_REQUIREMENT_
Retype the records word for word. Skip every image.

_PROVIDED ENTRIES_

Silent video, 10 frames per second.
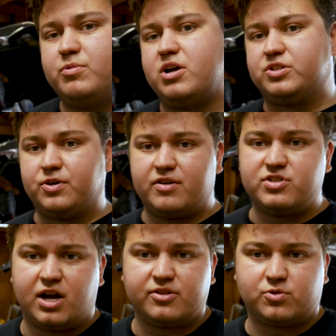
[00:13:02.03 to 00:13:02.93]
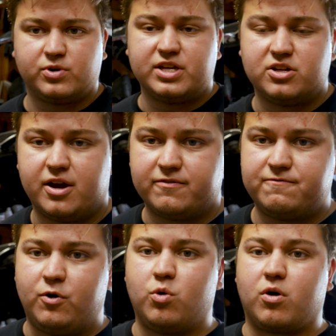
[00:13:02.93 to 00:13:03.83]
We also have .3 and
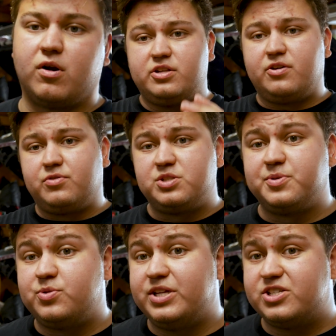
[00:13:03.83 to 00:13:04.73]
.4. The difference between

_WRITTEN RESPONSE_
Silent video, 10 frames per second.
[00:13:02.03 to 00:13:02.93]
[00:13:02.93 to 00:13:03.83]
We also have .3 and
[00:13:03.83 to 00:13:04.73]
.4. The difference between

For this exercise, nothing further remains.